WORK INSTRUCTION: The reply should contain every entry exactly as given, with no pictures in it.

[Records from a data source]

★ ★ ★ ★

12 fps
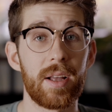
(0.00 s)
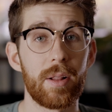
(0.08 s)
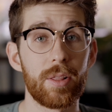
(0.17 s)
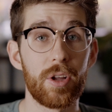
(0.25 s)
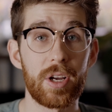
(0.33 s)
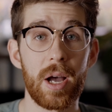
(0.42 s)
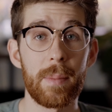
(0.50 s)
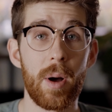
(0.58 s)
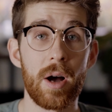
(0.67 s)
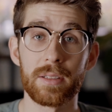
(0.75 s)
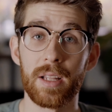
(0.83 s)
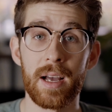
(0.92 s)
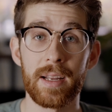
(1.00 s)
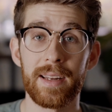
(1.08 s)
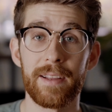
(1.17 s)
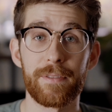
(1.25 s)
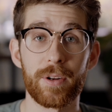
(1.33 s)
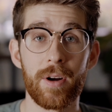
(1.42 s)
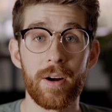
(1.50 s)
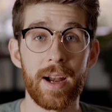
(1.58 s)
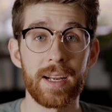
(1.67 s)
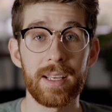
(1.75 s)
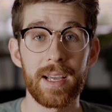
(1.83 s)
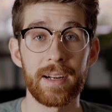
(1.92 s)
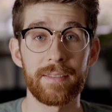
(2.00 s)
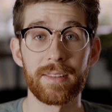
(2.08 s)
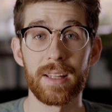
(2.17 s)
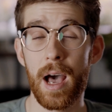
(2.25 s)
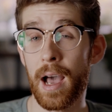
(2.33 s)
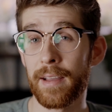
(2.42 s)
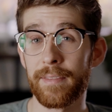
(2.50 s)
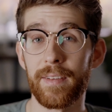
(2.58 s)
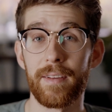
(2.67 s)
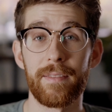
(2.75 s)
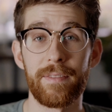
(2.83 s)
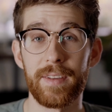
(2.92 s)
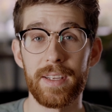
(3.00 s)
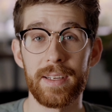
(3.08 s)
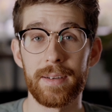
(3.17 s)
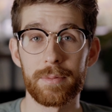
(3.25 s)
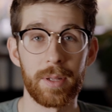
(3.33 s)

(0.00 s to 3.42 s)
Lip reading: look up online if there are any kind of live feed,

★ ★ ★ ★

REPLY TO THE TASK:
12 fps
(0.00 s)
(0.08 s)
(0.17 s)
(0.25 s)
(0.33 s)
(0.42 s)
(0.50 s)
(0.58 s)
(0.67 s)
(0.75 s)
(0.83 s)
(0.92 s)
(1.00 s)
(1.08 s)
(1.17 s)
(1.25 s)
(1.33 s)
(1.42 s)
(1.50 s)
(1.58 s)
(1.67 s)
(1.75 s)
(1.83 s)
(1.92 s)
(2.00 s)
(2.08 s)
(2.17 s)
(2.25 s)
(2.33 s)
(2.42 s)
(2.50 s)
(2.58 s)
(2.67 s)
(2.75 s)
(2.83 s)
(2.92 s)
(3.00 s)
(3.08 s)
(3.17 s)
(3.25 s)
(3.33 s)

(0.00 s to 3.42 s)
Lip reading: look up online if there are any kind of live feed,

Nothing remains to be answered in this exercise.